Don't really get why Tate's workout lasts over 3 hours, cause as i recall you said to use a brisk workout pace with little rest periods?

BTW i'm 6'1, so maybe i do need isolation workouts for my legs? :)


1. It's not that I would do that, I simply can't max out on two big movements like the full squat and the deadlift from the floor. With lifts with a less complex structure, or a lesser effect on the nervous system, sure. The following for the lower body would probably be possible:

- Back squat and pin pull from above the knees
- Deadlift and leg press
- Front squat and romanian deadlift

I personally have one main squat workout and one main deadlift workout. I feel that I get give a better effort to both movements this way. But there is more than one way to skin a cat.

2. They warm-up for about 30-45 minutes doing lots of foam rolling, myofascial release, general activation stuff.

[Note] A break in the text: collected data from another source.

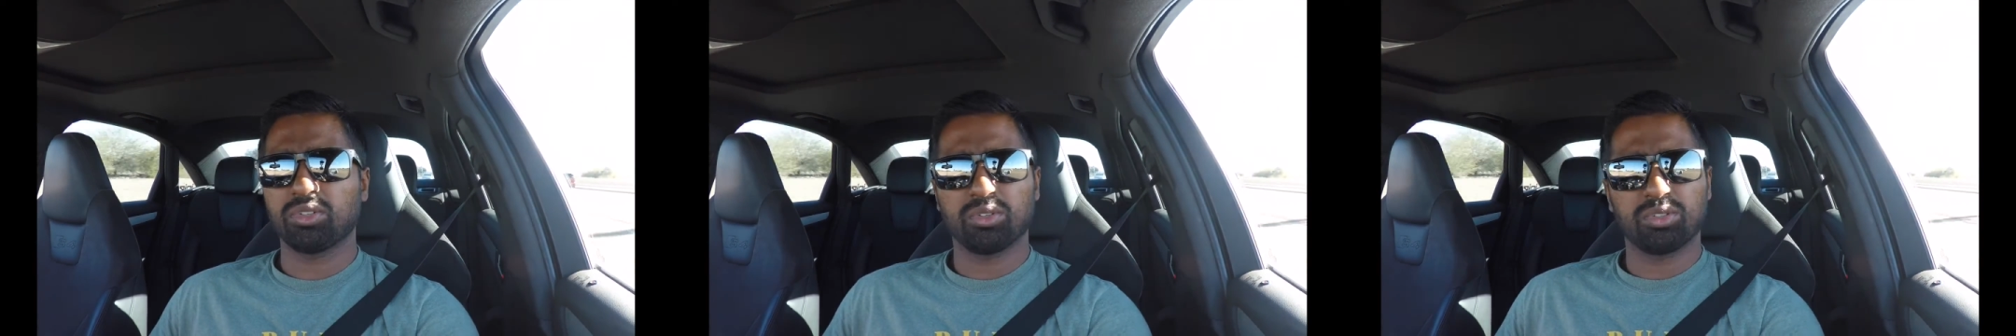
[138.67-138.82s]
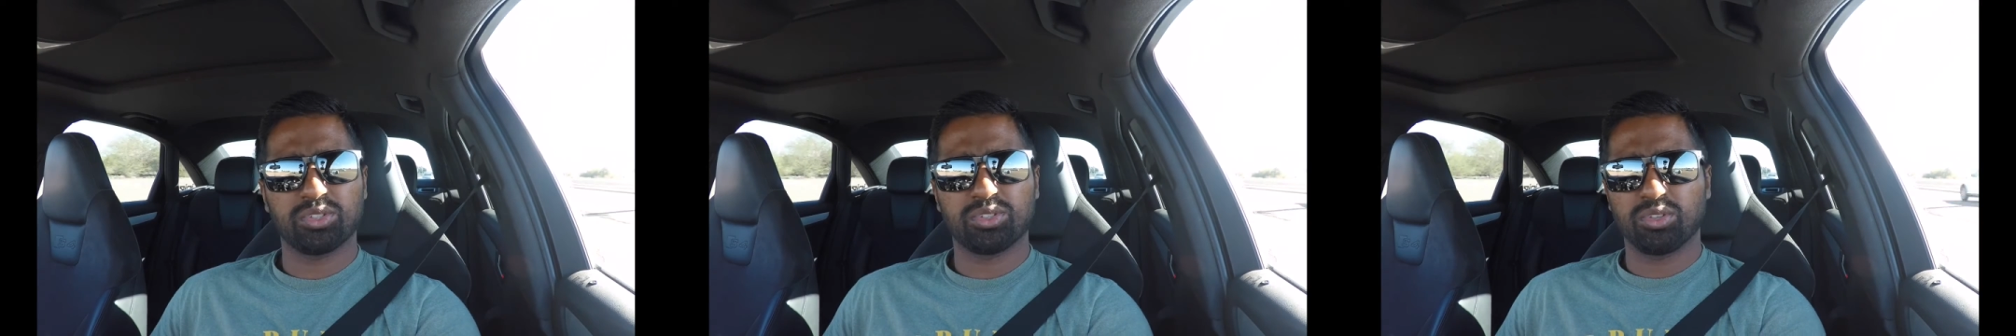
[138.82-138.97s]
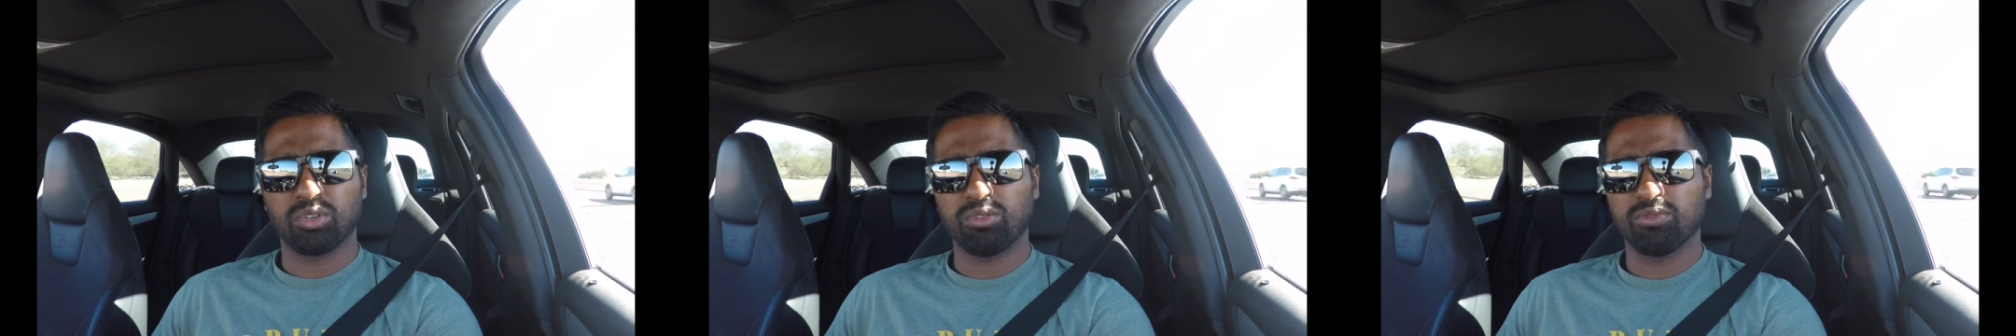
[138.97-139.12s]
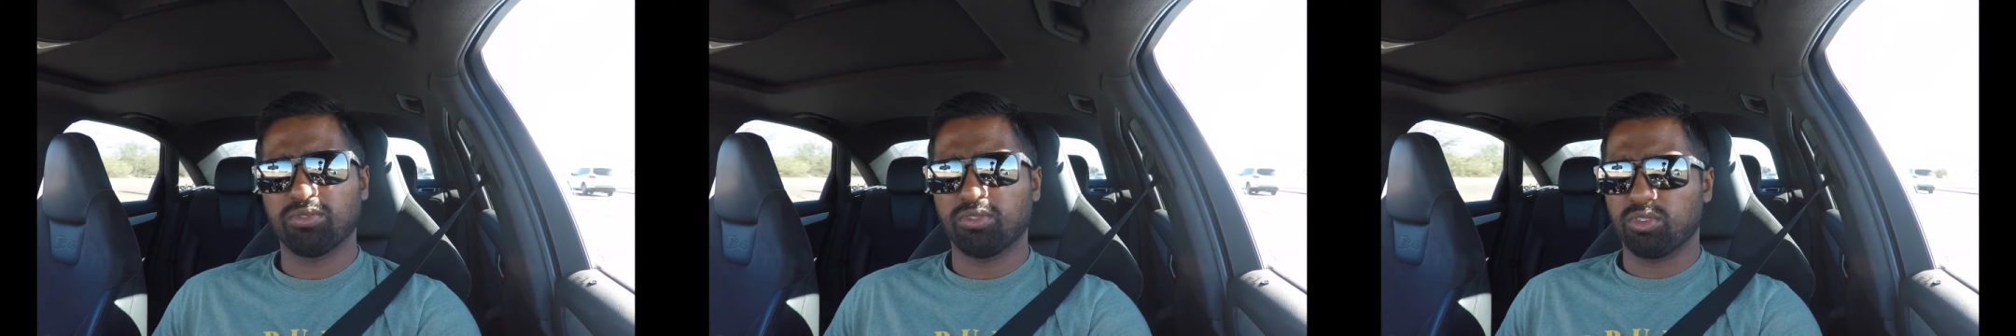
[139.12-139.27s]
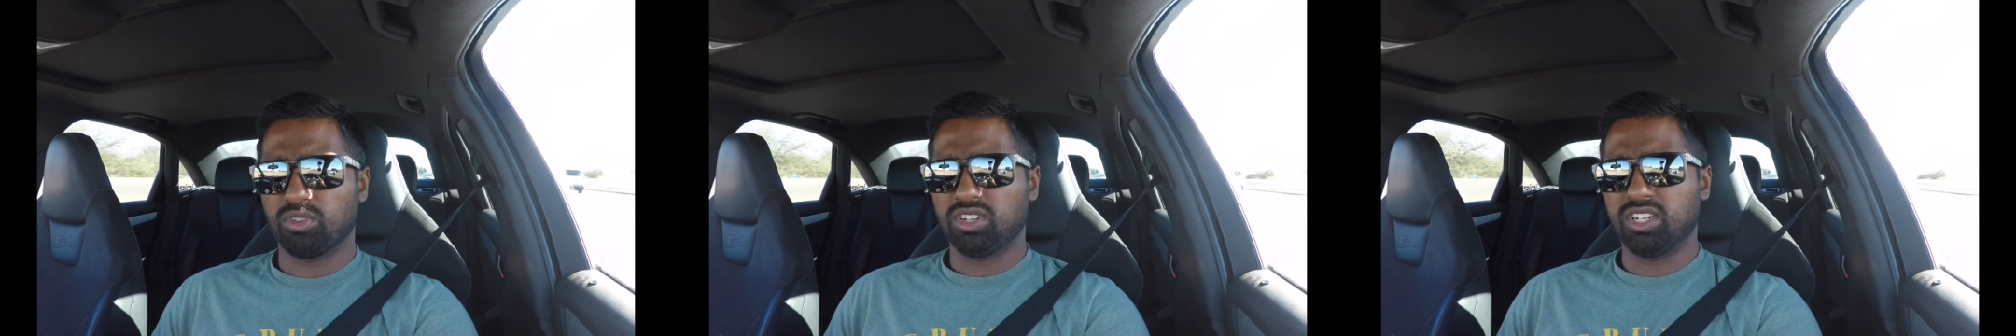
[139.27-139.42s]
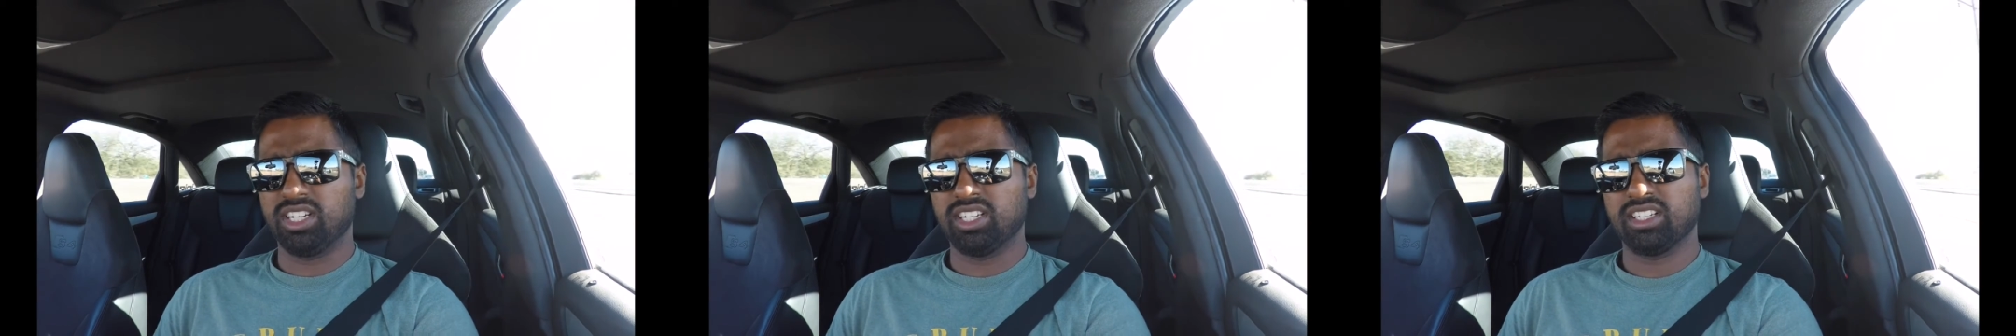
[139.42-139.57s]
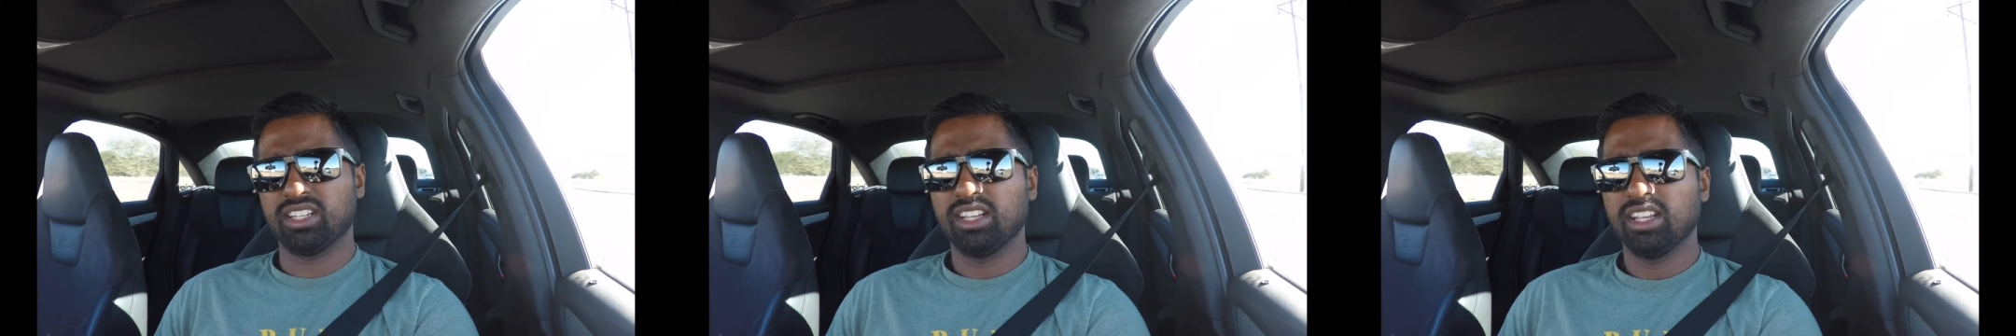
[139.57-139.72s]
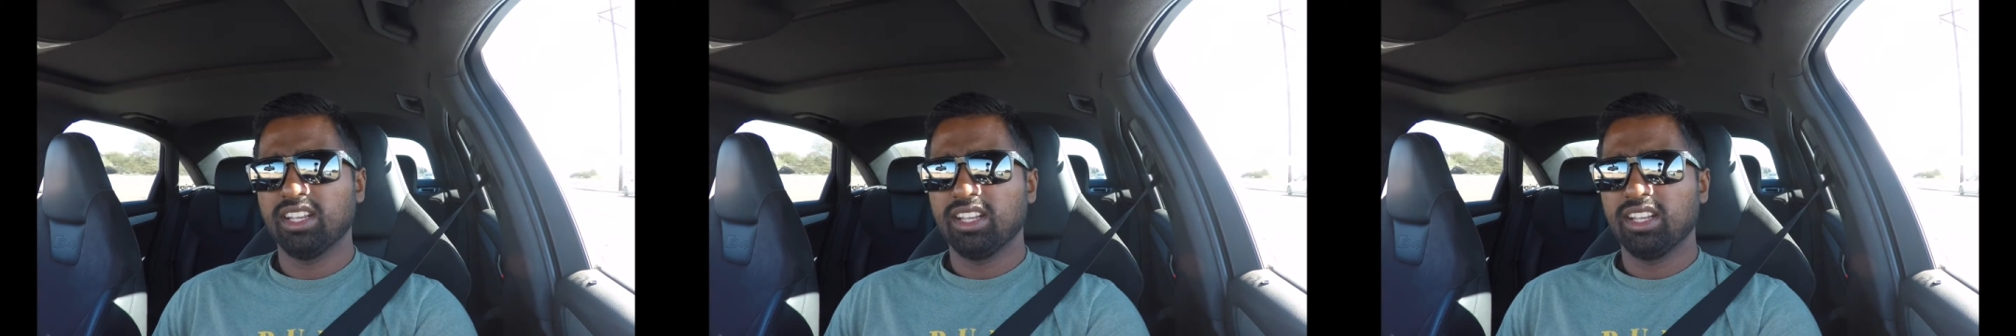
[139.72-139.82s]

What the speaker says: or so for it,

They also lift huge weights. If you are gonna squat 900lbs in a workout you needs lots of set to ramp up to your top sets. They actually start lighter than 50%, they often start with just the bar and gradually work up... this is basically an extension of their general warm-up, to grease the groove sorta speak.

They have around 20 guys training at the same time, in groups of 5-7 guys. So they have at least 7 minutes between attemps, often more (when they get to the bigger weights).

There is a lot of coaching and technical work being done. Understand that their weekend sessions are the only ones where the whole crew gets together. These sessions are the occasion for them to ger coaching on their technique. In a sense, these weekend sessions are kinda like any sports practice.

Yes I'm for a brisk workout pace. But there is also the specificity factor to consider. In powerlifting meets you often have 10 minutes or more between attempts. A full meet often lasts 10+ hours. They actually have to get use to long waits between attempts to perform optimally under contest conditions.